Fertirrigazione dei cocomeri: i consigli
L’importante è partire con il piede giusto. Ecco dunque cinque consigli per non sbagliare.
- In vivaio, dove le variabili sono molto più controllabili dall’operatore, è indispensabile fornire fin da subito elevate dosi di macroelementi utili allo sviluppo delle piante, come azoto, fosforo, potassio, calcio e magnesio. In questo senso è stato dimostrato che una conducibilità elettrica elevata, collocata nel range di 2,2-3 mS, è ideale per lo sviluppo della pianta.
- In vivaio bisogna prestare la massima attenzione a non provocare alla pianta stress idrici che hanno come unico effetto quello di pregiudicarne la produttività e sanità. Per questo il substrato di crescita deve essere sempre mantenuto ben bagnato e drenato.

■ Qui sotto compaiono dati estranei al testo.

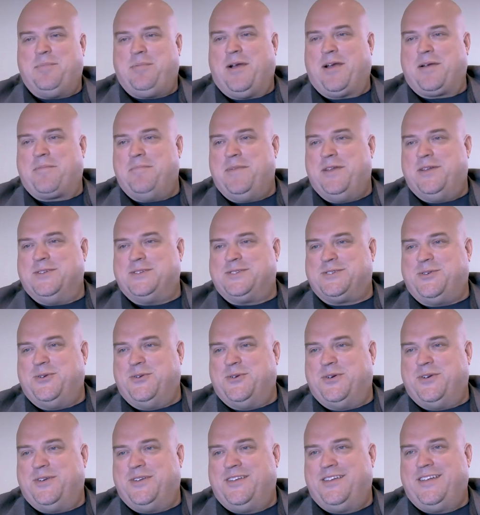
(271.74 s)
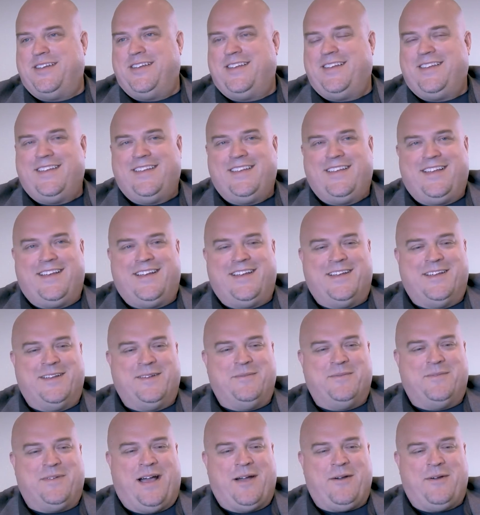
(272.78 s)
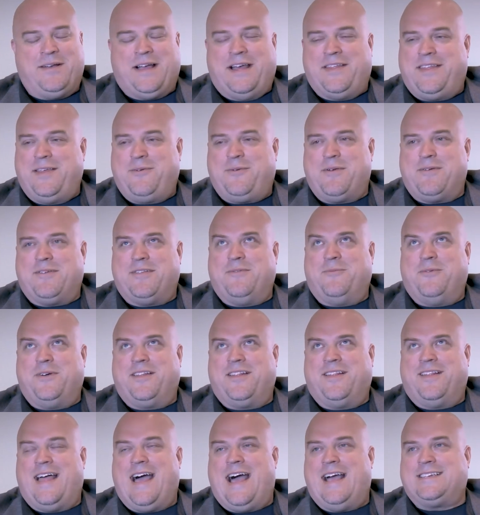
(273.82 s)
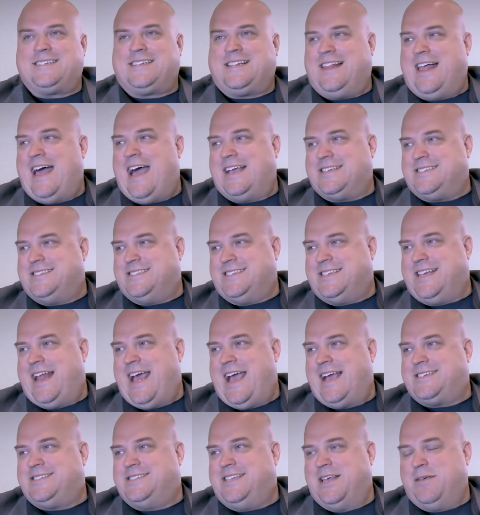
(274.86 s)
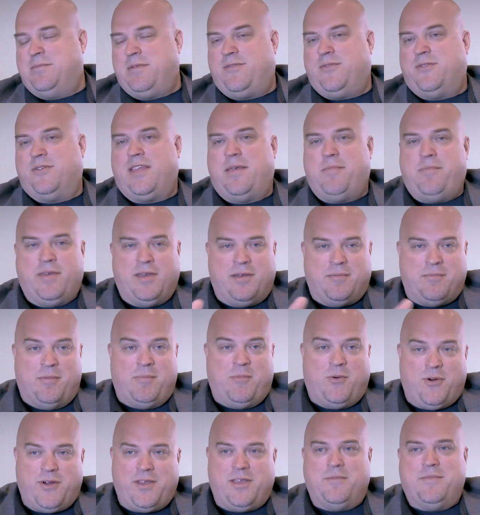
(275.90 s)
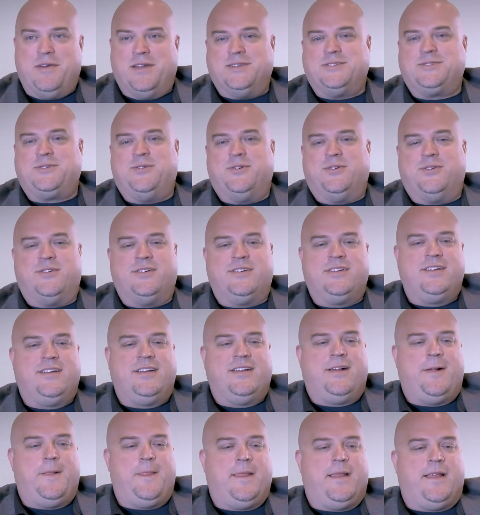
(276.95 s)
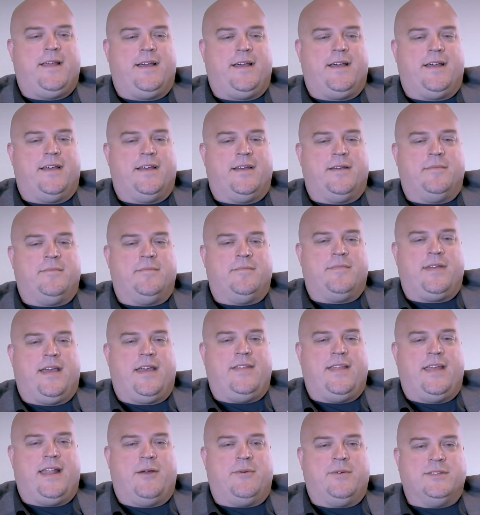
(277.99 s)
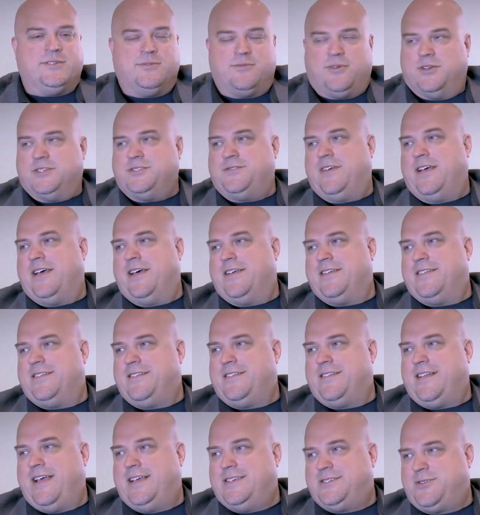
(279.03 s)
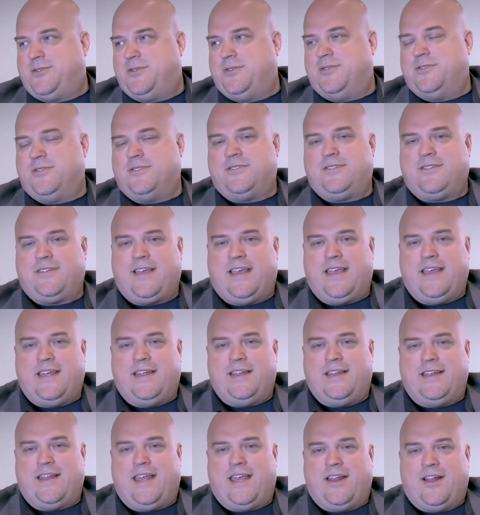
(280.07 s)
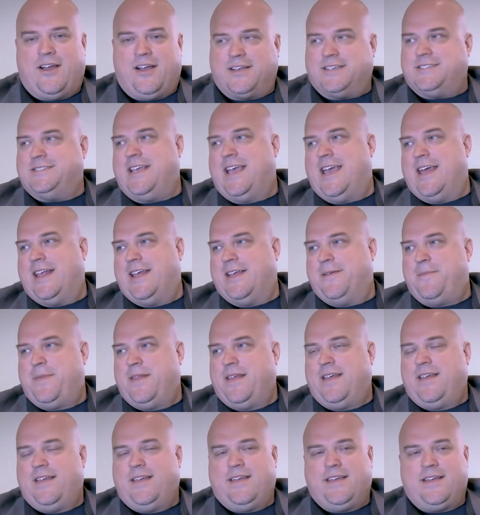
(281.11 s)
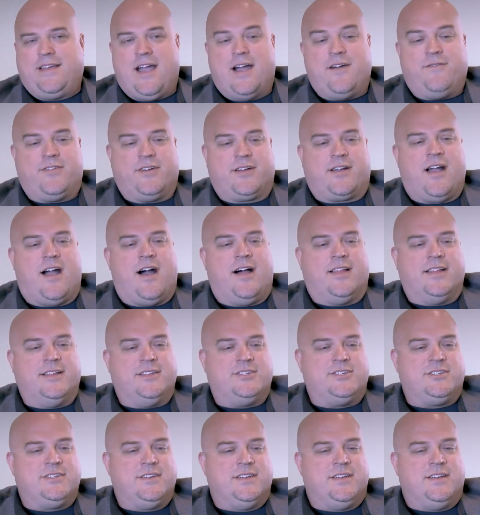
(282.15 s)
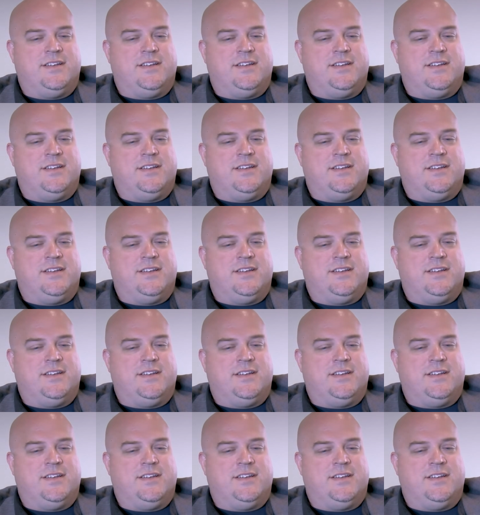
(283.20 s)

Park Middle School. Mm-hmm. Um, I, I think we were one of the last classes at Axtell before they built Memorial Middle School. Um, and then I went to Roosevelt High School and, and Augustana for college.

- Dopo il trapianto e nelle prime quattro settimane l’apporto di nutrienti deve essere limitato. Massima attenzione deve essere posta nell’utilizzo di fertilizzanti azotati. Prima della fioritura infatti dosi eccessive di sostanze azotate possono portare ad aborti fiorali, con conseguente perdita del raccolto.
- Dal momento della formazione dei frutti fino all’ingrossamento e all’invaiatura la pianta torna ad avere bisogno di un elevato apporto di sostanze nutritive. Soprattutto nella fase di post fioritura questa cucurbitacea richiede alte percentuali di calcio che andranno scemando solo verso il momento della raccolta.
- Il potassio ha un picco della richiesta nel momento di passaggio tra l’accrescimento del frutto per divisione cellulare e quello per distensione. Gli ultimi 15-30 giorni prima della raccolta sono quelli che richiedono una concentrazione maggiore di ioni di questo minerale.
Che il sistema di fertirrigazione sia applicato solo in vivaio oppure anche in serra o pieno campo bisogna prestare la massima attenzione ad affidarsi a strumentazioni affidabili e precise. Se ad esempio il substrato di germinazione, solitamente torba, dovesse asciugarsi per un malfunzionamento della pompa o l’ostruzione di una tubazione, i danni sarebbero ingenti. Non solo perché uno stress idrico nelle fasi fenologiche iniziali si ripercuote in quelle successive. Ma anche perché una pianta non in perfetta salute è più suscettibile allo sviluppo di malattie fungine, il vero tallone di Achille del cocomero, anche di quello innestato.